The crucial question here is the one posed by Queen. Who wants to live for ever? Or if not for ever, for so long and joylessly that it feels that way? And the unequivocal answer is umm, well, err, it depends, because the question is plagued by the unknowability of how extra years cleaved from the Reaper by a diet of pulses and grains would be spent. If genetic testing established that one would be severely demented at 77, and sentenced by the failure to build a pension pot to life in a state-funded home, who wouldn't take an epicurean leaf from Horace and live for today? Hedonistic over-indulgence would be obligatory.

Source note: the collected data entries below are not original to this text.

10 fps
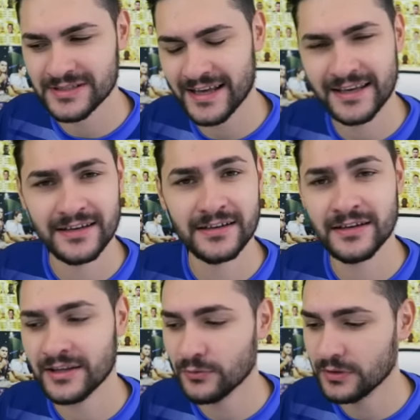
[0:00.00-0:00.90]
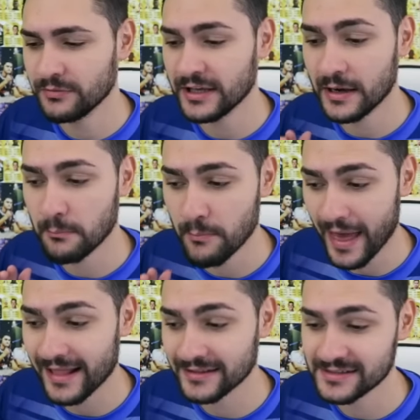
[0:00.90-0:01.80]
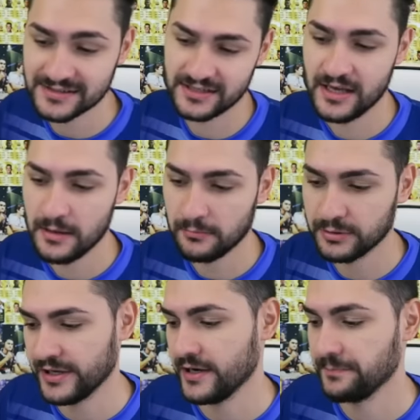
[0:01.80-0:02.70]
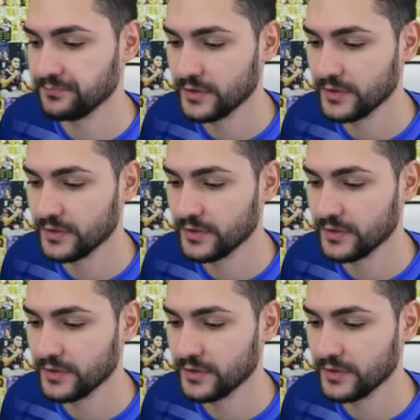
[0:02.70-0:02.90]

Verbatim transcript: It's like he will be a balanced player.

It is a peculiarly hateful paradox, after all, that the more we fixate on stretching human existence beyond what appear its sensible limits, the more shamefully we mistreat those supposedly benefiting from the Methuselan span we are expected to crave. If you knew now that on your deathbed, in early old age, the Archangel Bowen would pop along to show you what you could have won if you'd laid off the burgers and ribs – and that Bully's star prize was the chance to sit in soiled pads for 12 hours a day while "carers" sprayed the Glade in your general direction and talked drivel about The Only Way Is Essex – you'd stick to a diet of Danepak and sirloin with lashings of untipped Gitanes on the side. A good, clean death at 73 from a coronary would hardly seem the worst thing in the world.

What will strike many as precisely that has afflicted Tony Nicklinson, that tragic emblem of the insanely exaggerated reverence for sustaining life beyond its useful purpose. Since a stroke six years ago, Mr Nicklinson has endured "locked-in syndrome", the absolute paralysis made even more monstrous by the undimmed sharpness of its victims' minds. The saving grace of advanced dementia, after all, is the protection it offers sufferers from reality. "I've got good news and bad news," goes an old gag. "The bad news is that you've got cancer." "Jesus wept," says the patient. "What's the good news?" "You've got Alzheimer's, too. You'll know sod all about the cancer by Wednesday week."

Mr Nicklinson actively craves cancer, he explained via the blinking that is his only way of communicating, since he could refuse treatment and die. As it is, with no manual movement whatever, he cannot be taken to Switzerland to press a button and release lethal chemicals into his bloodstream. His wife, though desperate to free him, is too scared of a murder charge to do so.

Mr Nicklinson has won leave to ask the High Court to be released from an excruciation I am too cowardly to imagine. The court will no doubt express every sympathy, and be too cowardly to "cross the Rubicon" and redefine what constitutes murder in such cases. I hope I am wrong. But going by the judicial form book on bravely humane judgments, a red-robed successor to one of those black-capped darlings who sent people to the gallows will weightily conclude that human life must always be sacrosanct.

It is no such thing. If the avoidance of death were the state's paramount moral imperative, it would ban cars, outlaw the arms industry, and impose a crippling fat tax on doner kebabs. Worthwhile life and postponing death are not the same. There are infinitely worse fates, as Denis Healey appreciated, than being savaged by a dead sheep.